YOUR INSTRUCTIONS:
Among the entries that follow, locate the line with "Frames from a" and the line with "What the speaker". Output those lines and all lines in between, exactly, minus the pictures.

STUDY MATERIAL:
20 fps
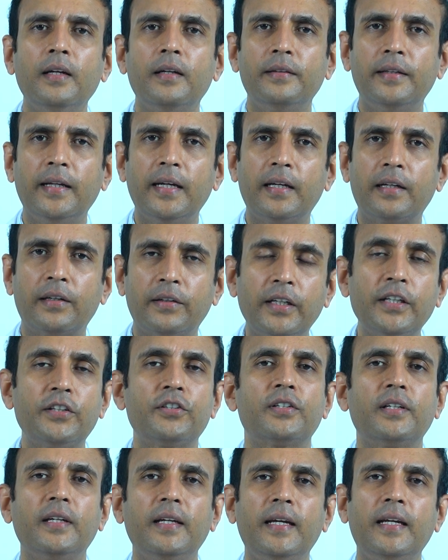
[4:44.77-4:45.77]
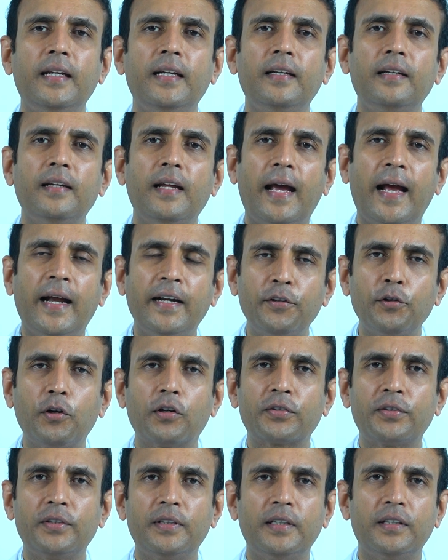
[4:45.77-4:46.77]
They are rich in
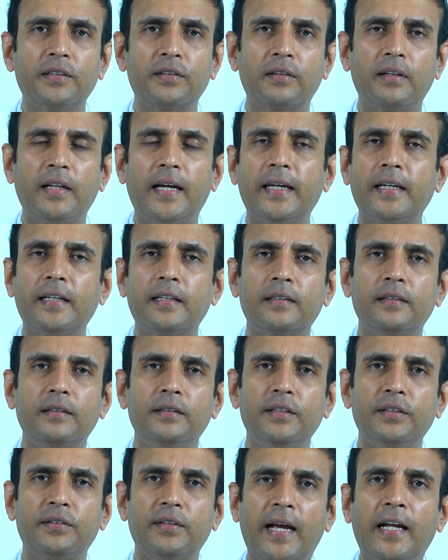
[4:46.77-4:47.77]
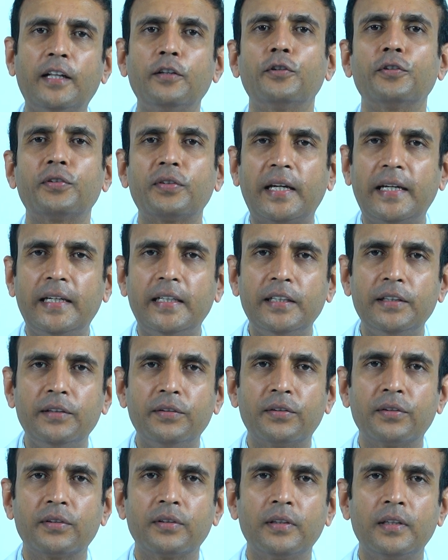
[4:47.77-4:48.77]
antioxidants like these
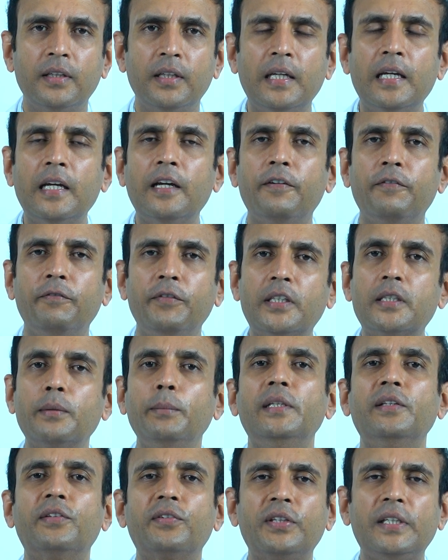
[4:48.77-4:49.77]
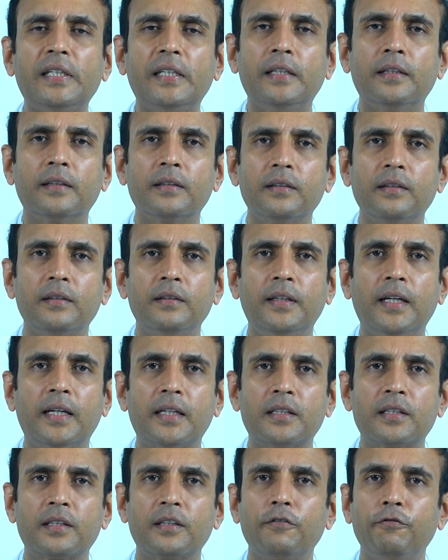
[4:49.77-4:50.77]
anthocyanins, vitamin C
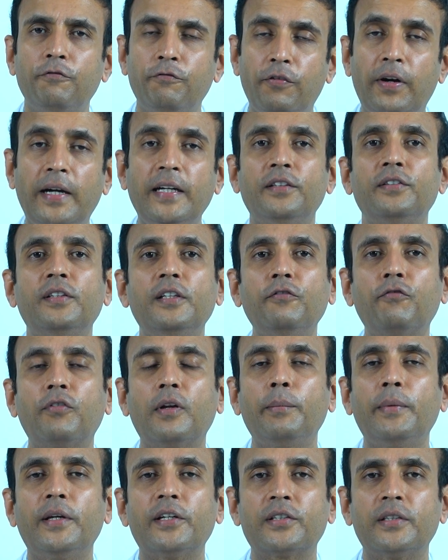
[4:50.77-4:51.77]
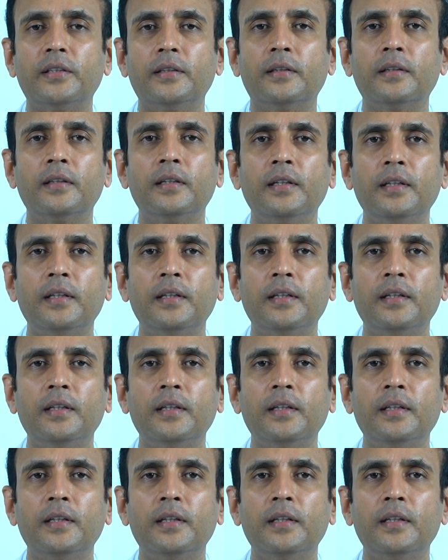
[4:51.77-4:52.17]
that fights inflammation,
* * *
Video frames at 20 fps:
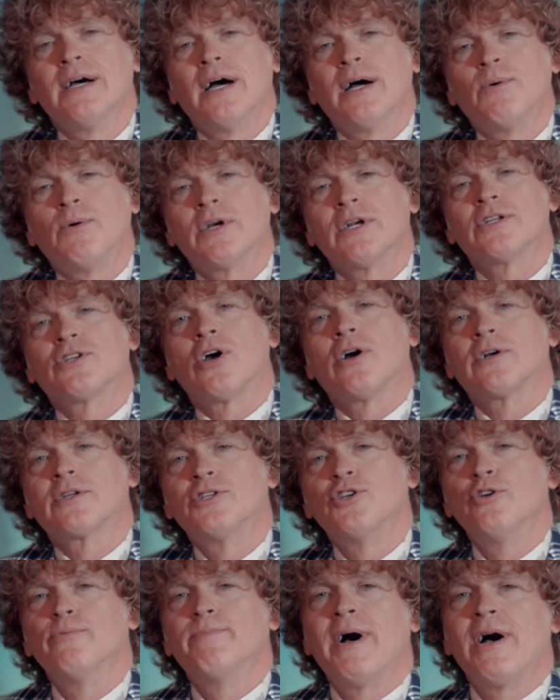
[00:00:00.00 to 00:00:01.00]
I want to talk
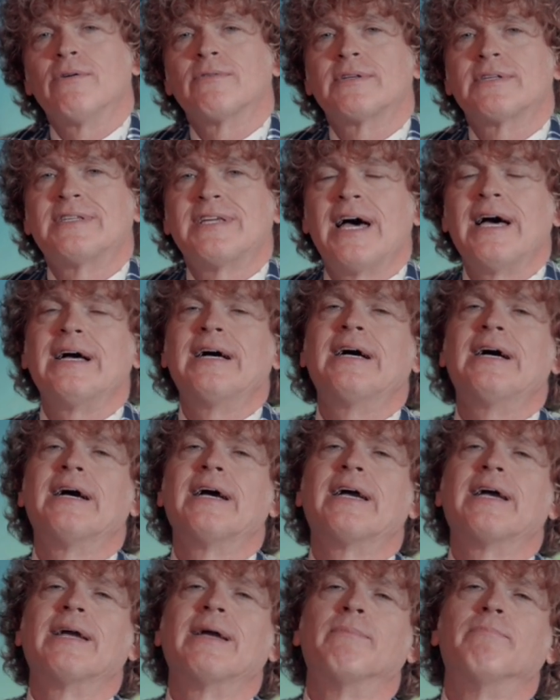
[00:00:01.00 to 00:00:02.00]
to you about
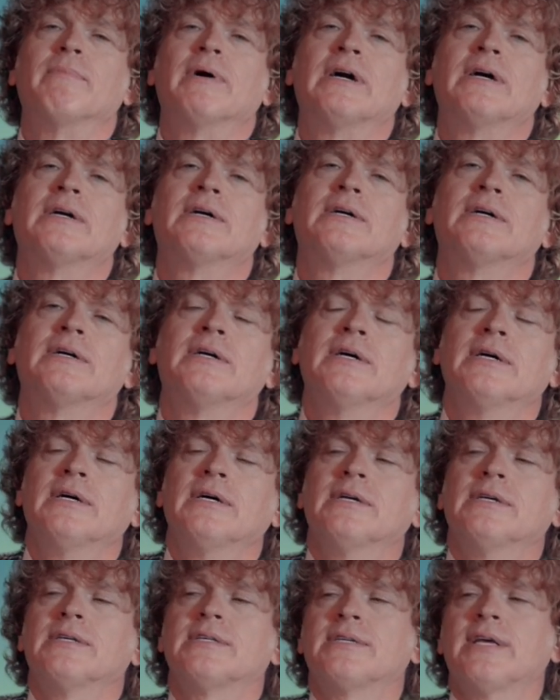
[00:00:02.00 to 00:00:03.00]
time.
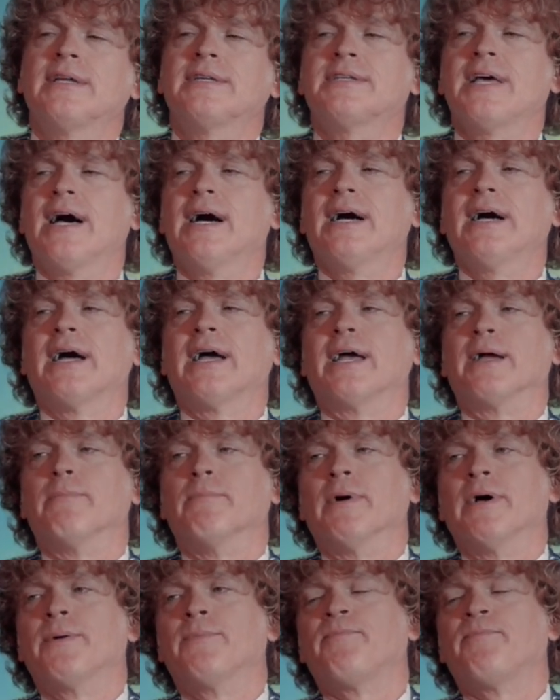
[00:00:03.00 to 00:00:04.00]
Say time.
==
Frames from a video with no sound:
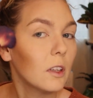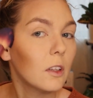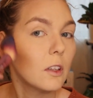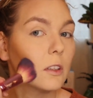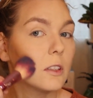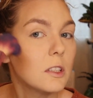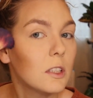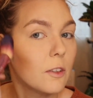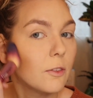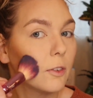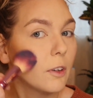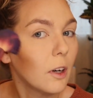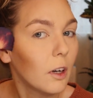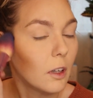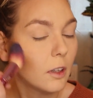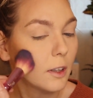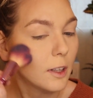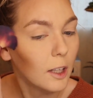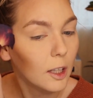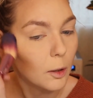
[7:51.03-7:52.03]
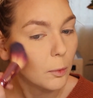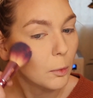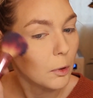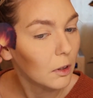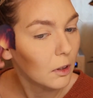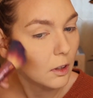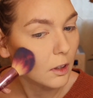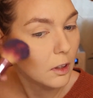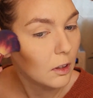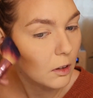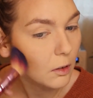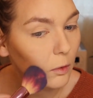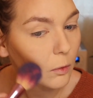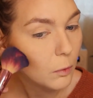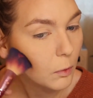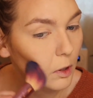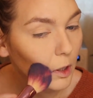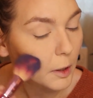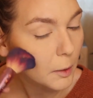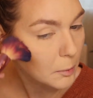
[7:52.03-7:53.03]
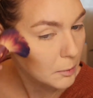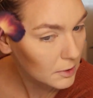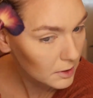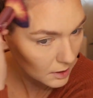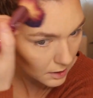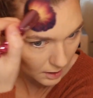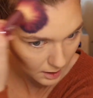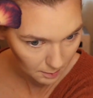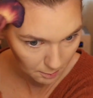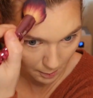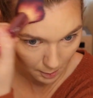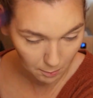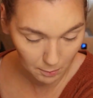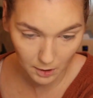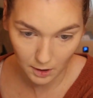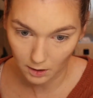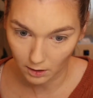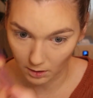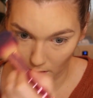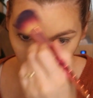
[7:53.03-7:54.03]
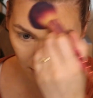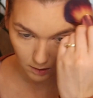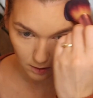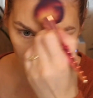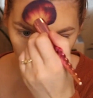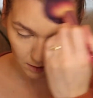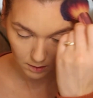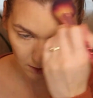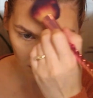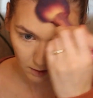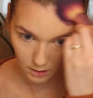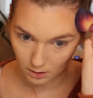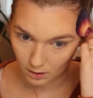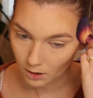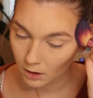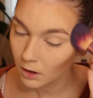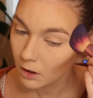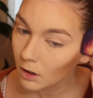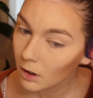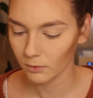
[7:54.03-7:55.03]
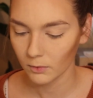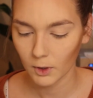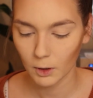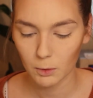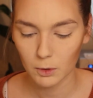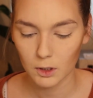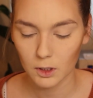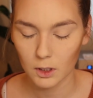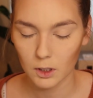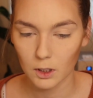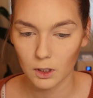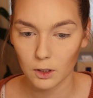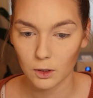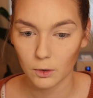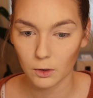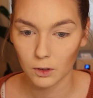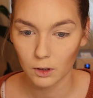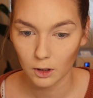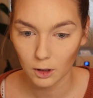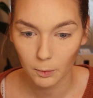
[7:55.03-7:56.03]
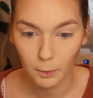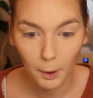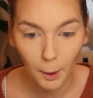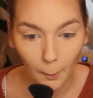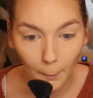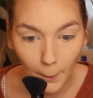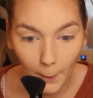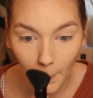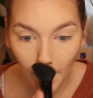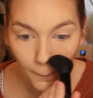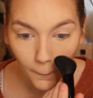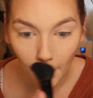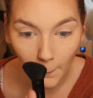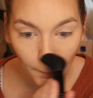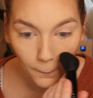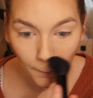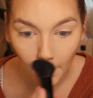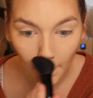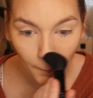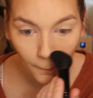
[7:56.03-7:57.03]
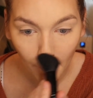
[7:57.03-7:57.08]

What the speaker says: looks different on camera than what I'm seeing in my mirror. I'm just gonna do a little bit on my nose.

EXERCISE RESPONSE:
Frames from a video with no sound:
[7:51.03-7:52.03]
[7:52.03-7:53.03]
[7:53.03-7:54.03]
[7:54.03-7:55.03]
[7:55.03-7:56.03]
[7:56.03-7:57.03]
[7:57.03-7:57.08]

What the speaker says: looks different on camera than what I'm seeing in my mirror. I'm just gonna do a little bit on my nose.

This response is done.